“Have nothing in your houses that you do not know to be useful or believe to be beautiful.” (William Morris)
Data growth is becoming a major topic. Not only for internet firms and cloud providers, but also for your organization. Databases keep growing because more information is gathered and stored. This growth of data seems to be a phenomenon that cannot be controlled. We’ve to live with it and hope that developments in hardware and software will keep up with the ever growing data volumes.
When you regard data growth as a storage issue, and where adding storage looks like the solution, you might have considered multi-tiering and data archiving as a method of adding storage cost effectively. By moving data to storage devices with less operational costs you save money on the way.
And for some people, even suppliers, that’s the complete story. Archive your data on cheap media and keep it forever. Why? Because storage is cheap and deleting or purging data is complicated. Because I don’t know when I might need my old data again. When I want to purge, I do need to know retention schemes, the actual use of the data, possible legal holds, the business value of the data and a whole bunch of other things. And moreover, I need to know my database schemes. I need to know how I can delete records without corrupting the database integrity. Is it worth the effort to discover and implement retention policies? Well, that’s the question. Let me give an incomplete list of reasons why deleting archived data is useful, even obligatory.
Mounting costs of archive storage
The larger the data archive grows; more money has to be spent for keeping the archive available. Archives certainly have lower SLA’s to meet, but still archives contain data with business value that has to be available. Data archives take up rack space, consume power and require cooling.
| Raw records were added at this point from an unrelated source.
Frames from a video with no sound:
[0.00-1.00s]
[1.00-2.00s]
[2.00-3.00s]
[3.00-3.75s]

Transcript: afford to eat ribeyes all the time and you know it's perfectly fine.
There are cost overhead associated with the amount of data that we store. This includes the cost of storage medium, infrastructure and human resources necessary to manage the data. Keep in mind that the data might be replicated in backup systems, test systems and so forth. I know organizations who replicate data ten times, multiplying storage costs also with ten. Multi-tiering helps to reduce costs. But compared to the deleted date, it’s still a lot of money.
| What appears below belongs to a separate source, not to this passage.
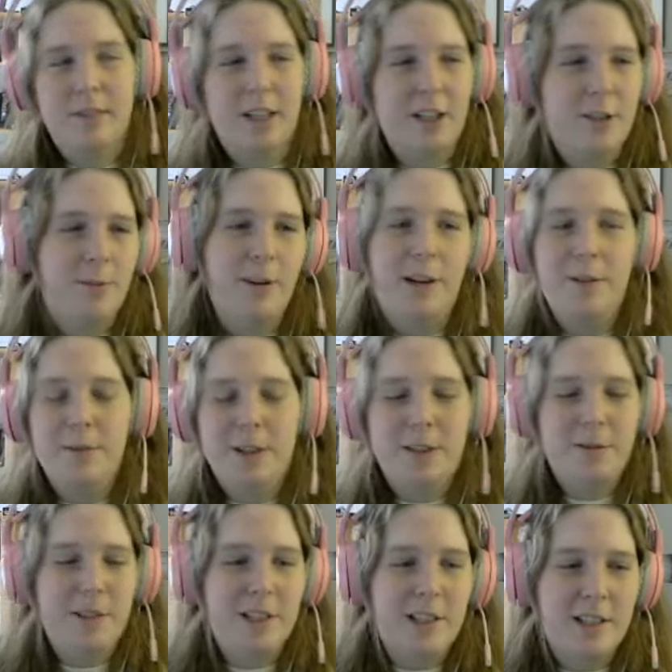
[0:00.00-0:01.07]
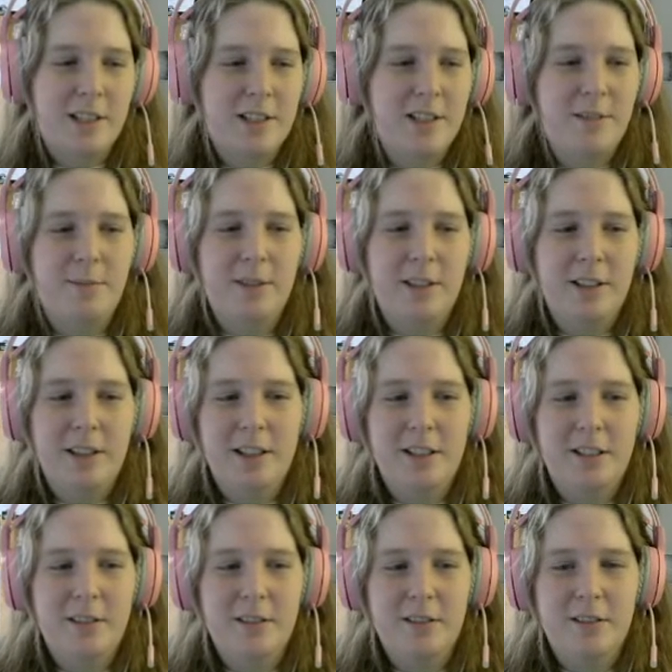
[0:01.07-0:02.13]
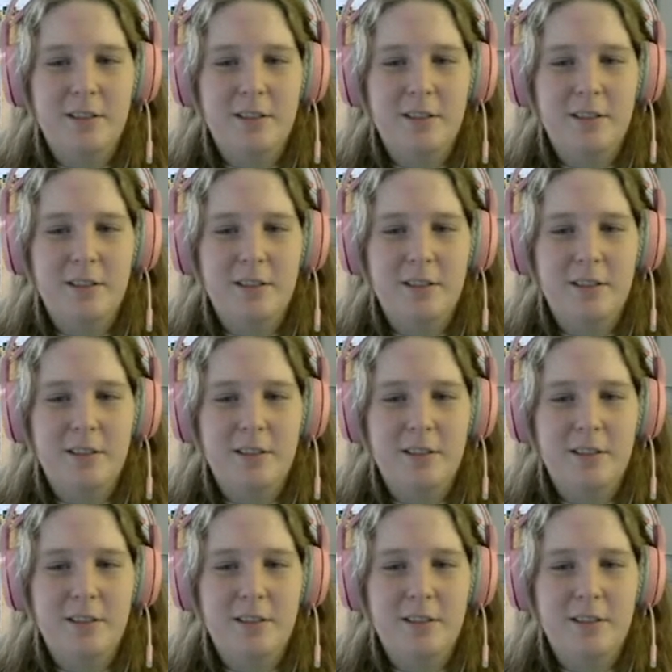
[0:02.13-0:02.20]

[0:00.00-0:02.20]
you're paying probably 60 million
Decreasing performance and reliability
The amount of data is stored in the data archive impacts the performance of the archive itself. More data means more time consuming discovery, reporting and maintenance operations. The business side may not be interested in the very old fact and figures. Data with no business value consume space. And it can lead to errors in reports. We might assume what old data means, but are you still using the same customer number scheme from ten years ago? Have you re-cycled article numbers? Will we calculate our KPI’s the same way forever? Data not only loses value because we don’t use it anymore, it also loses value because we cannot use it anymore.
Retaining such impertinent data may not be required and may even cause errornous reporting. It will not only cost money, but can also polute your insights into your data.
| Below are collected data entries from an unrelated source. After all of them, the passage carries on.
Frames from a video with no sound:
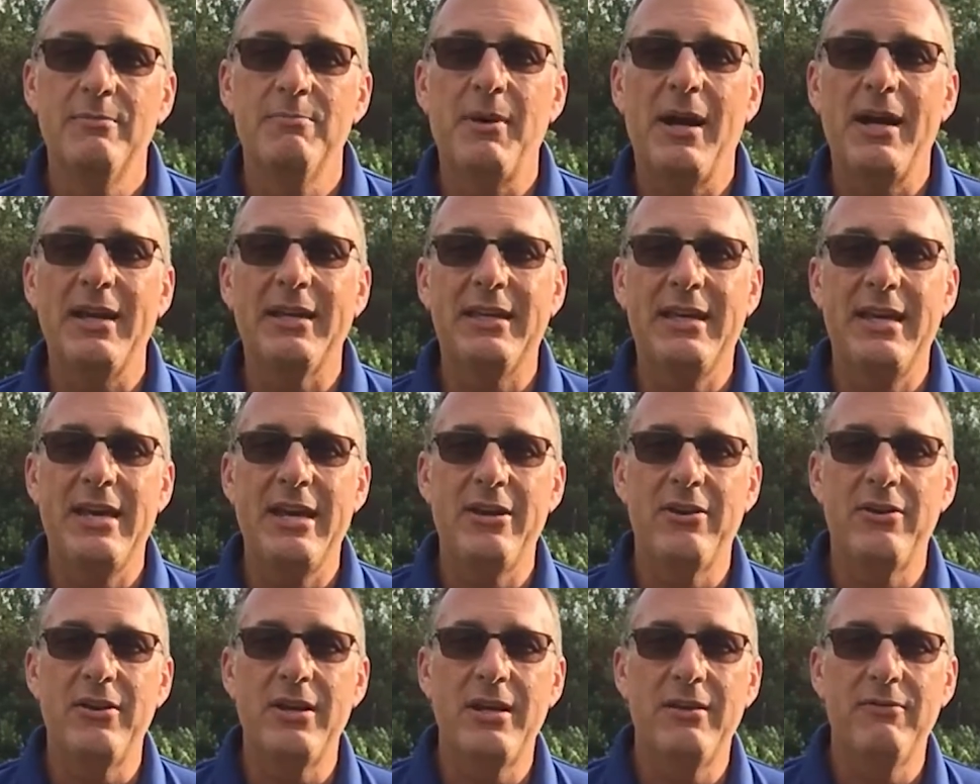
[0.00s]
by
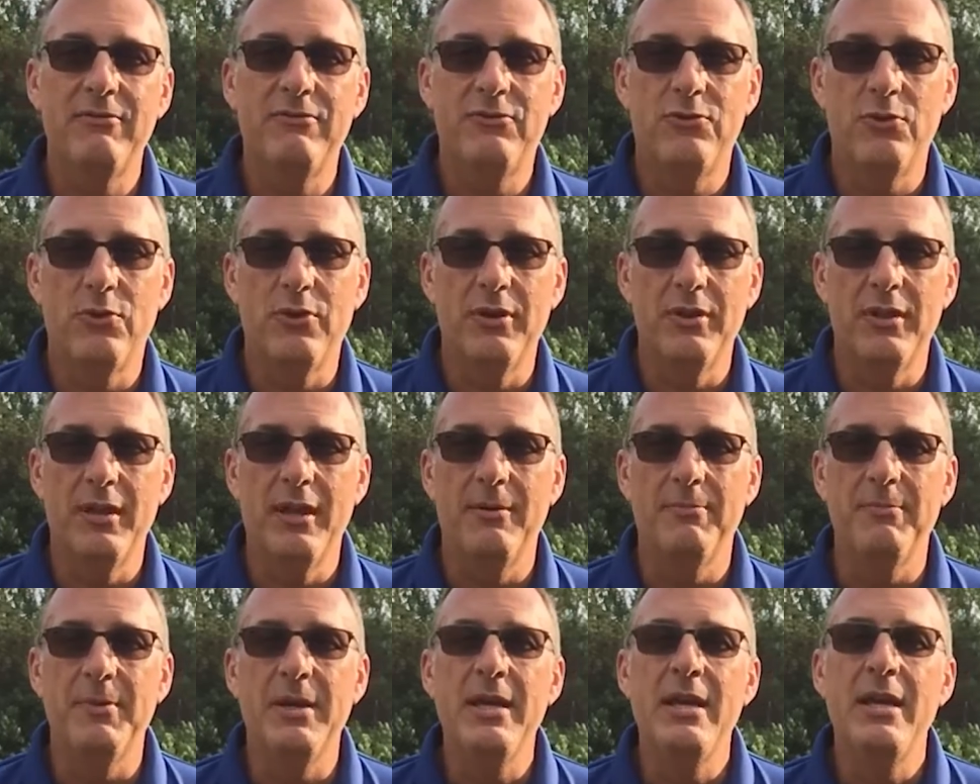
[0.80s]
caring for
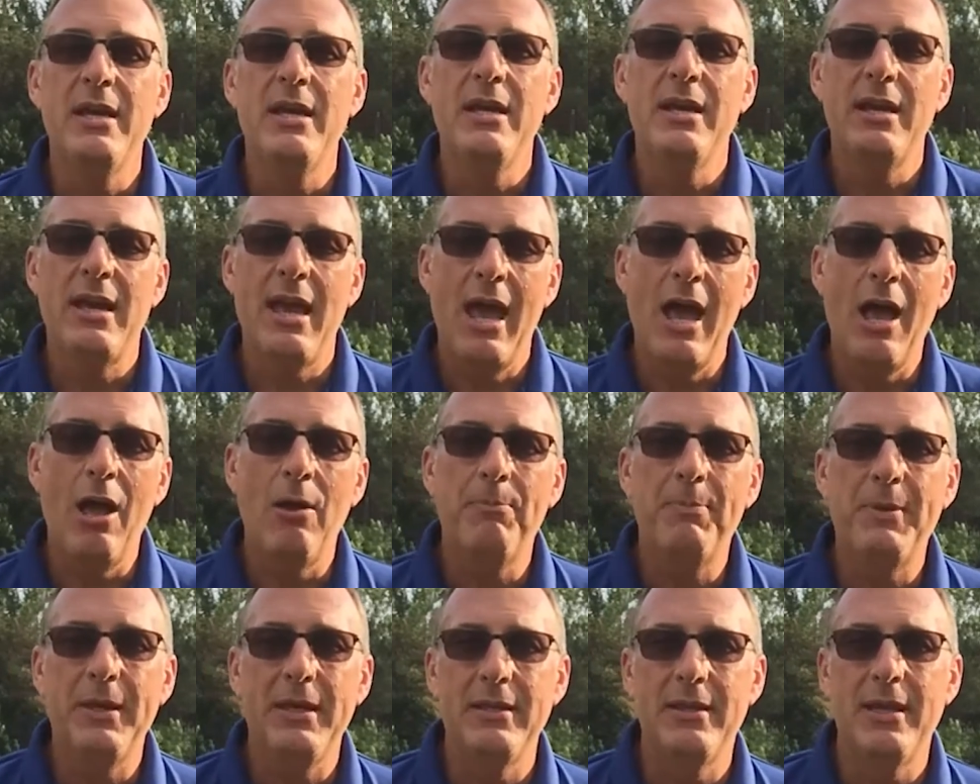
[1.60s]
them,
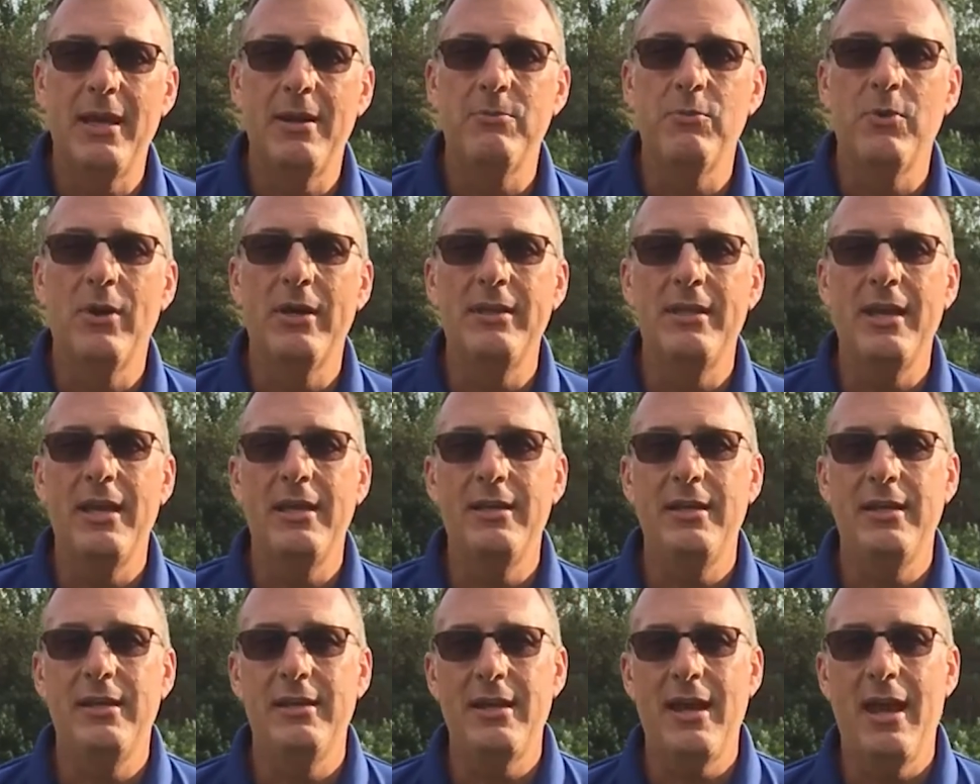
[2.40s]
helping them when
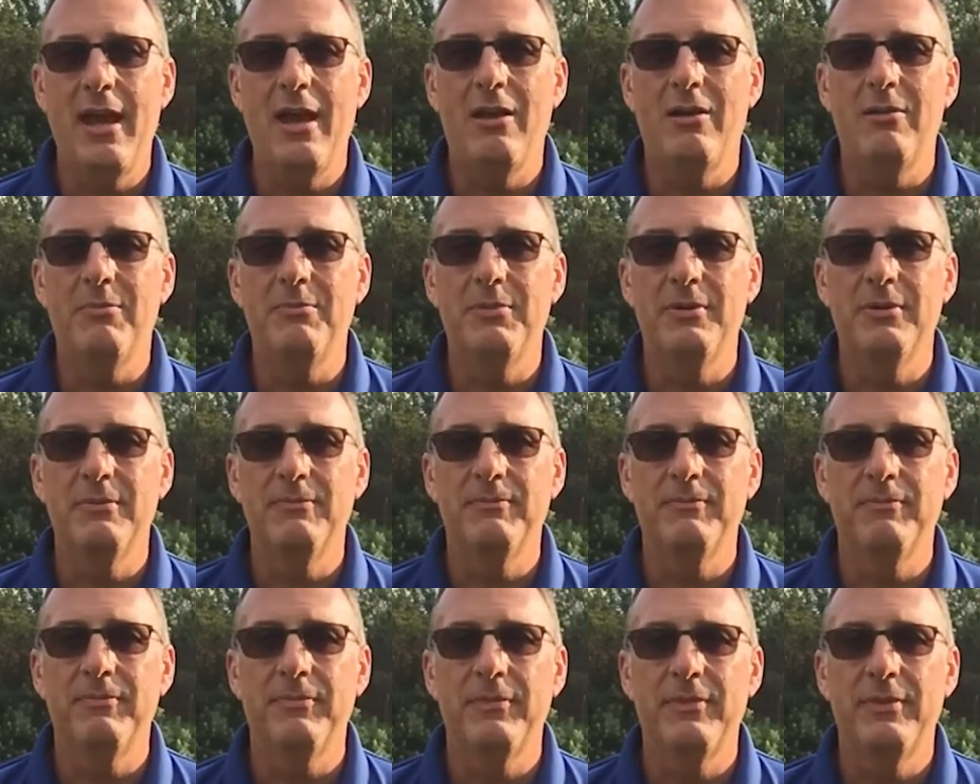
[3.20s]
they need help.
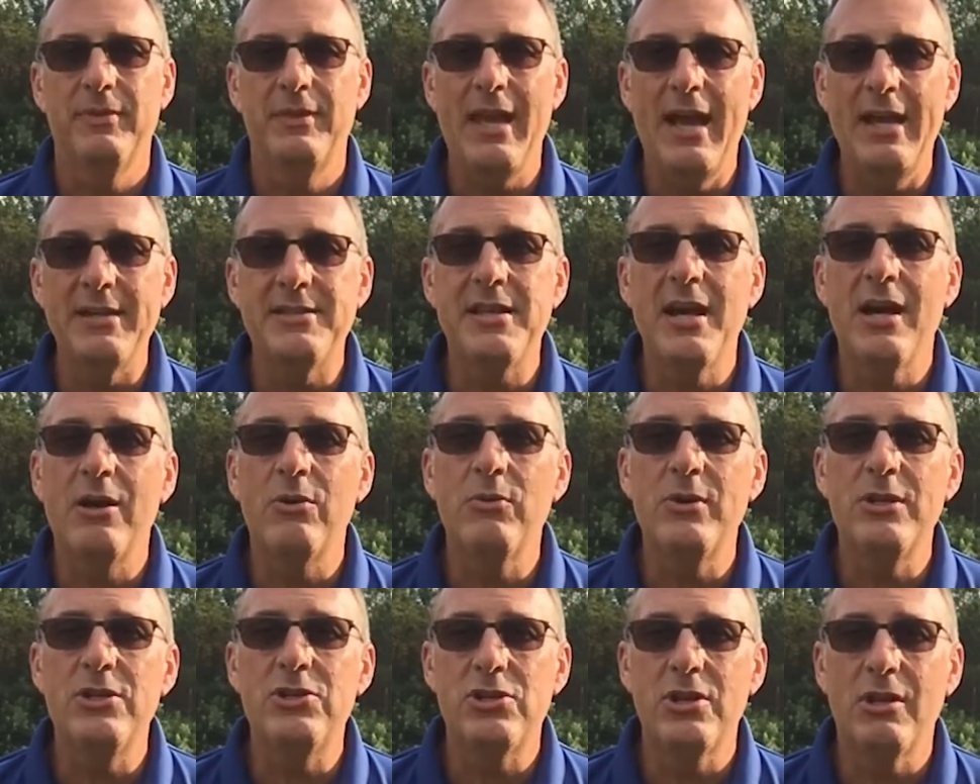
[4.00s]
That's how
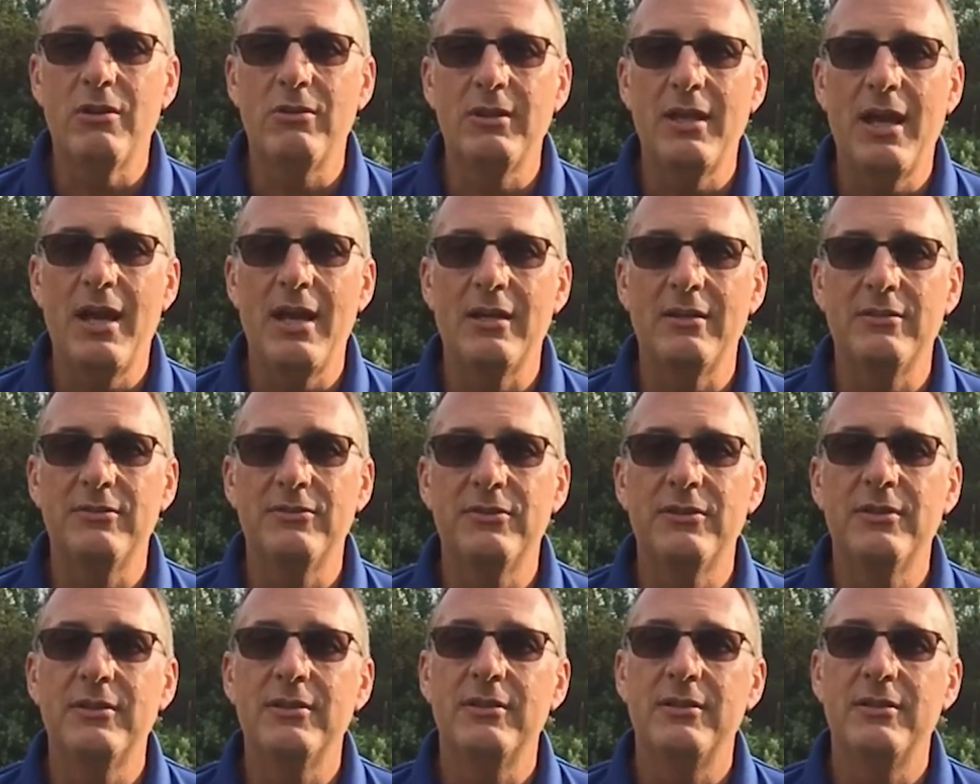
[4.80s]
we show love.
Still open for security risks
Like every piece of data, archived data is also prone to security risks like hacking, unlawful disclosure, data theft and so forth. Archived data will be old, but can still contain classified information: not only your own company secrets, but also confidential information about or from your outside relations. You’ve the obligation to keep not only your own data confidential, but also other’s data you keep in your systems. The best way to avoid security risks is to delete the data you no longer need. What isn’t there cannot be stolen.
Privacy laws, likethe European General Data Protection Regulation (GDPR), impose restrictions on the data you can keep in your archive. Masking data like bank account numbers and credit card information might help to comply with the rules. But the law is stricter: any information that can lead to a person, like names and addresses, must be masked sometime. How usable is your data after stringent masking? Is it worthwhile keeping it? Privacy by Design and by Default should also be incorporated in your archive. Maybe purging Personally Identifiable Information (PII) is just the easiest way to comply.
In the United States the situation is even more challenging. Defensible Disposal is needed to delete data with no business value but which might be used against you in a court-of-law. In order to mitigate legal risks, retention and disposal of data is obligatory, even for archived data.
The need for preservation?
If you’ve decided that you want to keep some data forever, there is a last decision to be made. How can I keep my data sustainable and accessible over time? Can I read and interpret the data in ten, twenty years? Just storing a database is raw format isn’t a good idea. In a few decades those formats would not be readable any more, so in effect the data becomes useless. And if you’re able to read the data, do you still know what the data means, the semantics? In order to keep data accessible over long periods of time, you’ve to take precautions. Like converting the data to a canonical format, documenting the semantices and structure of the data, updating the media where the data is stored on and so forth. NASA has started projects to preserve the data from their space missions. Are you willing to do the same?
Keeping data in an archive seems to be an easy solution. Deploying retention policies can be complex and tedious. But on the other side, keeping data without any risk mitigation will lead to mounting costs and and increasing risks. You’ll end up with a pile of useless data you’ve to keep with only costs and no benefits. Data archiving seems so simple, but it isn’t. Whatever you keep, you’ll have to maintain. Whatever you discard, is freeing up your memory.